Former Top Gear presenter Steve Berry has revealed a frightening hidden crash that occurred on the programme, forcing him to get out of an inverted car when a stunt nearly turned tragic.
Berry, 68, hosted the BBC One show for six years, from 1993 to 1999, and has previously stated that he believes it will return in four years, following the announcement that the show will be pulled off the air following the tragic death of Freddie Flintoff.
Flintoff, 45, was hospitalised following a frightening accident in December 2022 that left him “lucky to be alive.”
Top Gear is no longer on the air, with the BBC stating the show will be off the broadcast “for the foreseeable future.”
In addition to Flintoff’s terrifying incident, the programme has witnessed several accidents, including Richard Hammond being seriously wounded in a 280mph crash in 2006, which put him in a medically induced coma for three weeks.
Berry has now disclosed that he was engaged in an accident that was ‘almost’ a disaster.
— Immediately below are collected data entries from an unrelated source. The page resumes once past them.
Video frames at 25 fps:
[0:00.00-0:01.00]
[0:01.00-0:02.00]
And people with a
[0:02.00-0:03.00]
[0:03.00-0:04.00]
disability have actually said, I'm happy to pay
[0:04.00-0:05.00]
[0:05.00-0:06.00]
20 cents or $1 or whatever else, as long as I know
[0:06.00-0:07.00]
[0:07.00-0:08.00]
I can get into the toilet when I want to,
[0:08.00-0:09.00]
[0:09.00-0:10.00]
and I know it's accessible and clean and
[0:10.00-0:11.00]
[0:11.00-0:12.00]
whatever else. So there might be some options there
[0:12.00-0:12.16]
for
‘I put a Lotus Europa in a ditch upside down and it started to sink into the ditch which was full of water.
‘Fortunately I managed to kick my way out of the windscreen and burrow my way out of the car, that never made it to the press,’ he said.


Berry continued to hosts Jeremy Kyle and Nicola Thorp on TalkTV: ‘Health and safety came in, I went from being a presenter to a director and all of a sudden in the 2000s, health and safety people appeared which was great because sometimes, as a programme maker, you get all excited about what you’re doing and you think, “Let’s top what we did last time. Let’s make it bigger, more exciting, more spectacular” and fortunately there started to be people who would say, “Hang on a second, what if everybody gets horribly killed?” Health and safety has saved a lot of people from serious injury.’
When asked about reports that the programme would return, Berry compared it to Doctor Who’s sabbatical between 1989 and 2005, when it returned to even greater success.
He said: ‘There’s one easy way to freak out a millennial. Actually there are lots of ways to freak out a millennial but one of the best ones is to tell them that Doctor Who went missing for 16 years.
‘They have to rush to their phones immediately to confirm that that actually happened. The older ones among us know well that it happened.


‘My mate bought a Dalek off the BBC, a real one, which is now worth a fortune because they thought they’d never need them again. It was done and finished. Sylvester McCoy killed it off, consigned to history.
‘Top Gear will be back for the same reason that Doctor Who came back. Money.
‘They’ll rest it for four or five years until people forget the unpleasantness and then it will be brought back in a new format, as James May himself has said today. A new format in a few years time when everyone’s forgotten the nastiness.’
Berry added that it will be ‘no less than four years, no more than six years,’ before Top Gear’s return.
Ex-presenter May, who fronted the show alongside Jeremy Clarkson and Richard Hammond, earlier expressed his devastation at the news the show has been taken off air, saying: ‘I can see why it’s a tricky one for the makers, but I can’t believe it’s gone forever.’
May, 60, went on to add that he doesn’t think they ‘ever did anything dangerous’ and safety was taken ‘very seriously’.